Exercise goal | Where a line of the entries holds the string "second", copy that line.

[Dataset items]
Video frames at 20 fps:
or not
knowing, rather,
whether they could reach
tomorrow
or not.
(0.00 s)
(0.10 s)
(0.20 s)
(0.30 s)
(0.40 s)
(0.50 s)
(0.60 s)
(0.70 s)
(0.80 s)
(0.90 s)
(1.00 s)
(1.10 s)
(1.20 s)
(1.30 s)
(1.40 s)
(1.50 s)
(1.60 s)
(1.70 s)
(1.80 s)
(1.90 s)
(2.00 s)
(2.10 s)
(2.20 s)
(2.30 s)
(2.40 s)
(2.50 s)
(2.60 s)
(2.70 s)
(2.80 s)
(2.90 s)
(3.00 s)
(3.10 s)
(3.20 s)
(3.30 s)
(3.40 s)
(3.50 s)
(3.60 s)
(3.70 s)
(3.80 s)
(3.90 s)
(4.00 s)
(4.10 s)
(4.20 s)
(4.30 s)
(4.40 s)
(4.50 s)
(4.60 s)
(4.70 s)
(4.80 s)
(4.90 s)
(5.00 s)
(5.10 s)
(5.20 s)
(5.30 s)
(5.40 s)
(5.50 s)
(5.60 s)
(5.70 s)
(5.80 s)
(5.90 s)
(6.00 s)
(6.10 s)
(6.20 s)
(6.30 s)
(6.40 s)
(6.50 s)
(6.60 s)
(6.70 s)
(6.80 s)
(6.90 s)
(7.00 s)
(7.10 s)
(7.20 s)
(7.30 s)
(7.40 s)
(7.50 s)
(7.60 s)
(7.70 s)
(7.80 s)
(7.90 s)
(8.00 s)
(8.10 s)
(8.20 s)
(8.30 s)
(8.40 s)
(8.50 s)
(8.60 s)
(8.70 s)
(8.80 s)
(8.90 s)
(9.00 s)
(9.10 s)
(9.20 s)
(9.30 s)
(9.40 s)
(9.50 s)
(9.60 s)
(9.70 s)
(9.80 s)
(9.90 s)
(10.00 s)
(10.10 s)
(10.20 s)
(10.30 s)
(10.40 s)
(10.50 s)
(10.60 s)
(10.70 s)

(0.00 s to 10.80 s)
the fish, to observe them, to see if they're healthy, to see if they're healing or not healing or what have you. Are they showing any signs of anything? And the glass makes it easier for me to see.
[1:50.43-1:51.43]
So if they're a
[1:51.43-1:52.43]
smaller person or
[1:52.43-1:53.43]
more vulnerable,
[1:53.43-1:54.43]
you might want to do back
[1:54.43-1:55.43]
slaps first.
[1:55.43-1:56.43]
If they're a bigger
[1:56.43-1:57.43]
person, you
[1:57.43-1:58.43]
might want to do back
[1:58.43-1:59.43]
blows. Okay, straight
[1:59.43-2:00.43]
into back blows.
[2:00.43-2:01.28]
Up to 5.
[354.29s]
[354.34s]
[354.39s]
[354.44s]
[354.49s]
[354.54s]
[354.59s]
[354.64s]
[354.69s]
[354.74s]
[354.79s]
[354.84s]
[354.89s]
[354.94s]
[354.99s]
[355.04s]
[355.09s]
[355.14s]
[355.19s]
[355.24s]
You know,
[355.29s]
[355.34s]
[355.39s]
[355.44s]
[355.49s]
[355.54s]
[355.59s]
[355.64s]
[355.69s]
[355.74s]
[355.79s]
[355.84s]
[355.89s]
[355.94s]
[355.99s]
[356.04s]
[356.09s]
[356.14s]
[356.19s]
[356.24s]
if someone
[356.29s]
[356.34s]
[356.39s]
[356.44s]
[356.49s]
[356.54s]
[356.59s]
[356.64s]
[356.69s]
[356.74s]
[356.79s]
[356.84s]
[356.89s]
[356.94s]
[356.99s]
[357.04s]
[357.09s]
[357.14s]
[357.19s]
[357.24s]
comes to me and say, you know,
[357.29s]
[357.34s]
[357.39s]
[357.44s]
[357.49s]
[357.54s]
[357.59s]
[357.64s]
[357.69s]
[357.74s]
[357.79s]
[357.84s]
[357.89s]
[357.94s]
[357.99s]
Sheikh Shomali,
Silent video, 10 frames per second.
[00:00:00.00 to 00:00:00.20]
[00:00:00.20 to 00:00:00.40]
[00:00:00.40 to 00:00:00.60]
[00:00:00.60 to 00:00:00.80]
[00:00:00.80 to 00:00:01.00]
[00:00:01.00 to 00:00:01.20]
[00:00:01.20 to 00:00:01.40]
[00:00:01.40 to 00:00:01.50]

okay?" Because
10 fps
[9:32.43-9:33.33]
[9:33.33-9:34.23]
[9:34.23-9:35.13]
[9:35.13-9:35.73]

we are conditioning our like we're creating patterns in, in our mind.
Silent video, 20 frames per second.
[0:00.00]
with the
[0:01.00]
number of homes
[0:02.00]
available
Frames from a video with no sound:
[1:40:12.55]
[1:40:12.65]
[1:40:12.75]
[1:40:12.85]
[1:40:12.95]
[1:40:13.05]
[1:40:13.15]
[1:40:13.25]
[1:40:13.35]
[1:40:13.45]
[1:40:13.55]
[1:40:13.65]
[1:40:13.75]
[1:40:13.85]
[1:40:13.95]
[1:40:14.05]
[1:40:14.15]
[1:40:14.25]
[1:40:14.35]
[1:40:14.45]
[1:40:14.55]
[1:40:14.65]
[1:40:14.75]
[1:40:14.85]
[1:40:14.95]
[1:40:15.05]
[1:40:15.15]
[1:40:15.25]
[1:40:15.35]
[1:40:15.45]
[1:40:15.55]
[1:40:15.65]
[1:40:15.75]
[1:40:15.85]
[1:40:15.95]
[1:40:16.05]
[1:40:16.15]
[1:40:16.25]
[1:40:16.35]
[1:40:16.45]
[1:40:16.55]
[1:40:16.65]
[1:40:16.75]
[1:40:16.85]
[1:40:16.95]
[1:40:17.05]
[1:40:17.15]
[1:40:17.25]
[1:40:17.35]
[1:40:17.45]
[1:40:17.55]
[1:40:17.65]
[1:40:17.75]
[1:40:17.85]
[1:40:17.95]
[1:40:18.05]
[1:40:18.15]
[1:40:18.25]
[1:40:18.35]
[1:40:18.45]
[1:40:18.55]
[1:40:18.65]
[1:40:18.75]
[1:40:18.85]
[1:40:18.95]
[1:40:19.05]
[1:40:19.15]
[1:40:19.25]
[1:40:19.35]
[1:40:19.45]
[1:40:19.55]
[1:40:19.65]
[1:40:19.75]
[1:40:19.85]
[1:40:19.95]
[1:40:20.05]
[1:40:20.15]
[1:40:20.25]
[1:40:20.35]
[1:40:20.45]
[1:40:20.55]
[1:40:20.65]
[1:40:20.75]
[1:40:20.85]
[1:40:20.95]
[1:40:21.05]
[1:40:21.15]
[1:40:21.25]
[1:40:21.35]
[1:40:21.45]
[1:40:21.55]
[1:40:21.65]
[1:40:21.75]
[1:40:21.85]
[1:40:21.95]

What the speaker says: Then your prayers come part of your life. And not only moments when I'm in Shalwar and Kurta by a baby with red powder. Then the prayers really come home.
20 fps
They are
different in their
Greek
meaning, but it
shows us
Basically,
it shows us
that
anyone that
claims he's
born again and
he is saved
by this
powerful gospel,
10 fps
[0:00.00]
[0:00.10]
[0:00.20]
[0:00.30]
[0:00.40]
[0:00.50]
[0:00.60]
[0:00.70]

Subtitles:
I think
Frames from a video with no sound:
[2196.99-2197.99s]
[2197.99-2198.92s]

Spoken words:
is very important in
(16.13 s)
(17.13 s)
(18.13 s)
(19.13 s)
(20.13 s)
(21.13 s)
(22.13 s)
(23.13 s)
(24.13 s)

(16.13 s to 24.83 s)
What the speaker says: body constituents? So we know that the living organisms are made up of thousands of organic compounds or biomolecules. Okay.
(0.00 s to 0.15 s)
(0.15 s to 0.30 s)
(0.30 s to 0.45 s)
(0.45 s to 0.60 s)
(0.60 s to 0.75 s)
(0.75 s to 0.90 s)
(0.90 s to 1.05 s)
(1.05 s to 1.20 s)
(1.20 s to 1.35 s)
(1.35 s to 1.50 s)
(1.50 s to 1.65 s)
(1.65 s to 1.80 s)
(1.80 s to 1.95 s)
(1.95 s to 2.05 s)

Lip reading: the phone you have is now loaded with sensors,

Response box |
Silent video, 10 frames per second.
Silent video, 20 frames per second.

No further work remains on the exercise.